Why Protection Is Paramount —

The Internet of Things (IoT) offers a wealth of opportunity for the telecom industry. It presents mobile operators a chance to develop and enhance their consumer offerings and increase market growth. Research suggests the IoT industry will grow from $900 billion in 2014 to $4.3 trillion by 2024.1 We’ve already seen the likes of Vodafone delve into the consumer side of IoT with the launch of its new "V by Vodafone" bundle, whereby consumers are charged for the number of connected devices they add to their monthly plan. However, alongside this raft of growth and opportunity comes the heightened risk of security breaches.

Operators need to be smart with their investment when it comes to IoT. It’s all well and good chasing new sales leads and initiatives, and reaping the rewards, but security needs to be high, if not at the top of their agenda. More than 30 billion connected devices will be in use by 2025, of which cellular IoT — including 2G, 3G, and 4G technologies — is forecast to account for about 7 billion units.2 With the increased number of devices accessing the core network, operators need to ensure they plan for the worst and have prevention measures in place for possible hijackers. The repercussions of such a breach can have serious consequences for both the operator and end user, as any device hijack can be a potential entry point to the network for an attack.

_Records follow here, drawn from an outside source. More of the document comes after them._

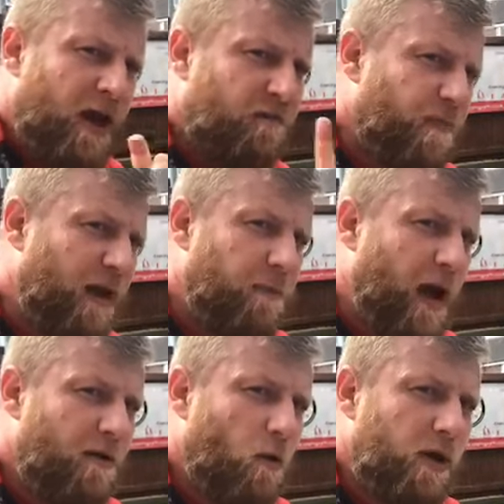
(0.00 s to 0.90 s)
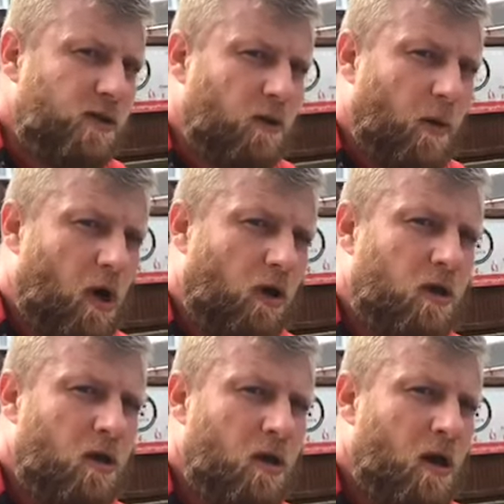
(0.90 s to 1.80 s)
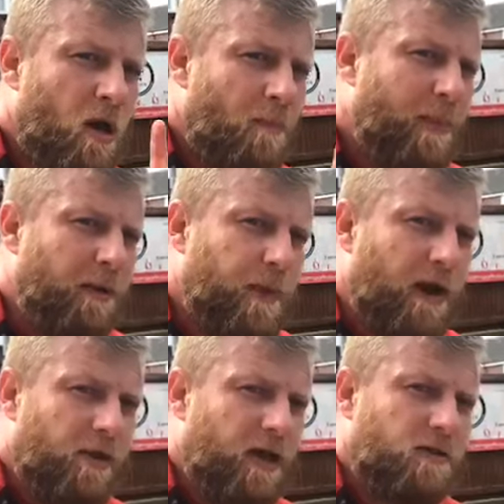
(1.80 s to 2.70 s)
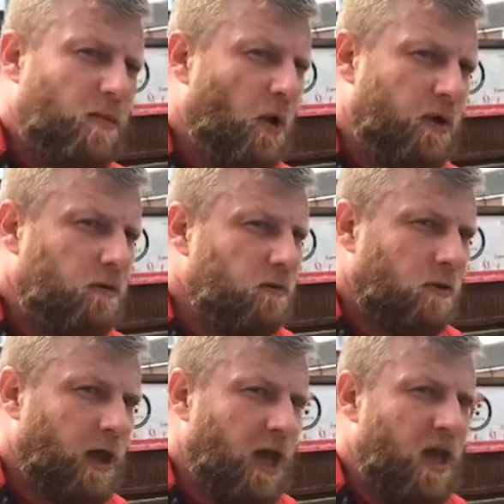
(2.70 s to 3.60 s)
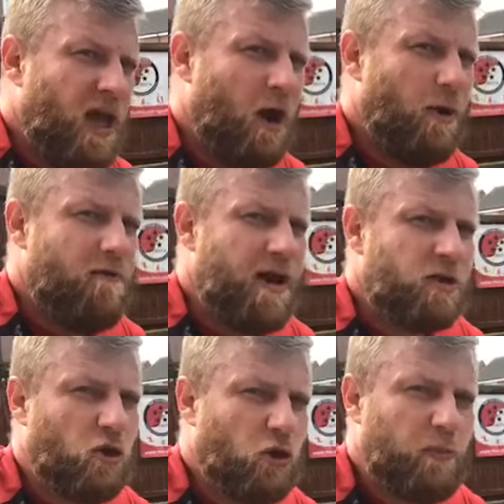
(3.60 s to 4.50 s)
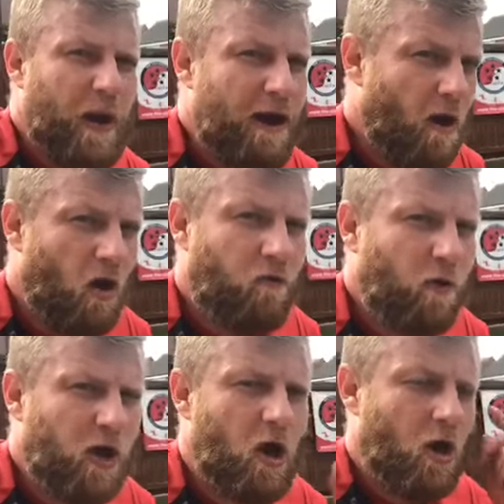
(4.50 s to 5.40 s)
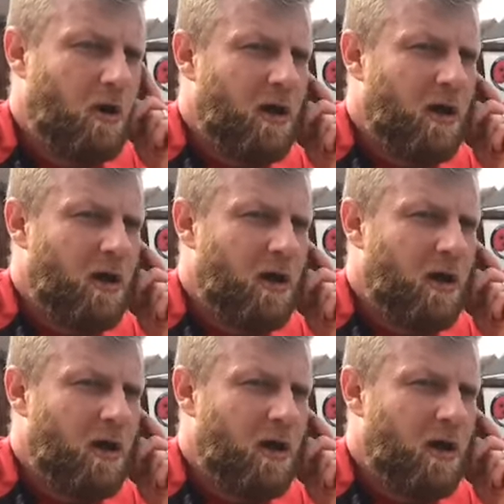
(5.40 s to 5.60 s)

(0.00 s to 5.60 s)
If bad pirate wins the ball, bad pirate gets the point. Okay, are we ready? So, good pirate, off we go.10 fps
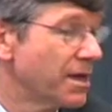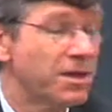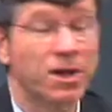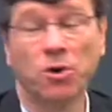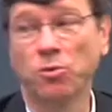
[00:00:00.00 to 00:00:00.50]

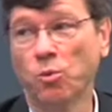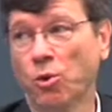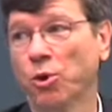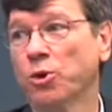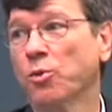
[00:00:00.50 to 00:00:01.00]
They don't
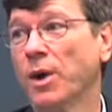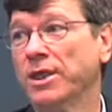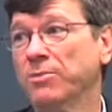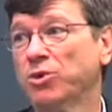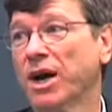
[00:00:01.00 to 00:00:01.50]
work when
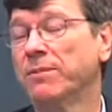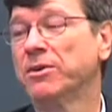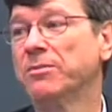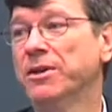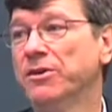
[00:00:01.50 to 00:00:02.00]
the
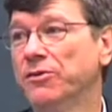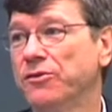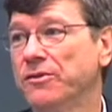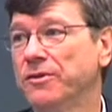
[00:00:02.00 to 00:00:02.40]
problem is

Security attacks can come in all different shapes and sizes. One of the more common breaches is the "man-in-the-middle" concept, whereby a hacker is looking to interrupt and breach communications between 2 separate systems. This attack can have severe consequences as the hacker secretly intercepts and sends messages between 2 parties when they are under the belief that they are communicating directly with each other. Following this, the hacker can trick the recipient into thinking they are still getting a legitimate message.

These attacks can leave both the networks and end users in positions of extreme vulnerability with regards to IoT, due to the nature of the devices being hacked. For example, these devices can be anything from industrial tools, machinery, or transportation to innocuous connected “things” such as smart TVs or connected fridges.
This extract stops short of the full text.